STAFF SUMMARY OF MEETING
COMMITTEE ON JOINT JUDICIARY
|Time:||01:32 PM to 04:08 PM|
|This Meeting was called to order by|
|This Report was prepared by|
X = Present, E = Excused, A = Absent, * = Present after roll call
|Bills Addressed: ||Action Taken:|
|Briefing from the Department of Corrections|
Briefing from the Judicial Branch
Briefing from the Governor's Office of Homeland Security
01:33 PM -- Briefing from the Department of Corrections
Ari Zavaras, Executive Director of the Department of Corrections (DOC), provided the committee with an overview of the department. He discussed the difficult economic times and how that impacts DOC. He explained the budget reduction plan for the department. In the last economic downturn, he stated that DOC had to eliminate programs and reduce staff. He indicated that in recent years most of those positions have been restored, but not all. Mr. Zavaras discussed measures to ensure public safety. The current recidivism rate is over 50 percent which, according to Mr. Zavaras, is related to the fact that DOC only has the funding to perform the core function of public safety. Mr. Zavaras discussed recidivism efforts as integral to the mission of the department. He also discussed the importance of in-prison treatment for offenders who use drugs. He explained that recidivism reduction leads to lower costs for the department in the long run.

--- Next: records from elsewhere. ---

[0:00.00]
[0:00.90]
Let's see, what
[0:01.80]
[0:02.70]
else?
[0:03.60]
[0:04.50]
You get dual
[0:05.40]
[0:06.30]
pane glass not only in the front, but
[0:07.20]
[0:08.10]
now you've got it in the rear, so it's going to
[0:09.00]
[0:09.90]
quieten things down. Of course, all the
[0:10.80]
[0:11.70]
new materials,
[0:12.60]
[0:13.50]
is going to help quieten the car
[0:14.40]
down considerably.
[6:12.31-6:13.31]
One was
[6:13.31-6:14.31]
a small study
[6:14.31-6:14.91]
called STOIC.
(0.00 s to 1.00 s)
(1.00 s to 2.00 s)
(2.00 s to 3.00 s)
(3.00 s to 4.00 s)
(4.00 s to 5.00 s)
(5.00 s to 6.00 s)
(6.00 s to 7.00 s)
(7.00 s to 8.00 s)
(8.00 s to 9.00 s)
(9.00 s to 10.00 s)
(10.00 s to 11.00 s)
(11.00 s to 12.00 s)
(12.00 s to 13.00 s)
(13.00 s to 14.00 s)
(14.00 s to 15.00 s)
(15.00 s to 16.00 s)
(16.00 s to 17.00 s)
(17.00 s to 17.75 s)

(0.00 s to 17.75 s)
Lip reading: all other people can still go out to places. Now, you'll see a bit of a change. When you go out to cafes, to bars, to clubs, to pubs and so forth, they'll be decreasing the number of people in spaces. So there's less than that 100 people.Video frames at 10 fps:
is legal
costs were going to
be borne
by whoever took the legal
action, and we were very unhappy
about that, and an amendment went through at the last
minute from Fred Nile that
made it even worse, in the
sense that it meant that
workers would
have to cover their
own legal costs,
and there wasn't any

Mr. Zavaras discussed the growing parole population and the services for parolees that help to support offenders as they transition into the community. He noted that as the parole population increases, it becomes difficult to provide the services with the funding that they have. He stated that their budget will be reduced by approximately $50 million and they will be reorganizing and decommissioning two of their prisons. They also will be selling a ranch in Chaffee County for additional funds. He discussed the increase in the per diem for the private prison providers; however, it has been proposed that these rates will be decreased again. Mr. Zavaras noted that the private providers are facing similar economic problems with the downturn. Mr. Zavaras emphasized the difficulty of cutting the budget while still ensuring public safety. He discussed the importance of promoting change in the behavior of inmates as the key to reducing recidivism and ensuring public safety.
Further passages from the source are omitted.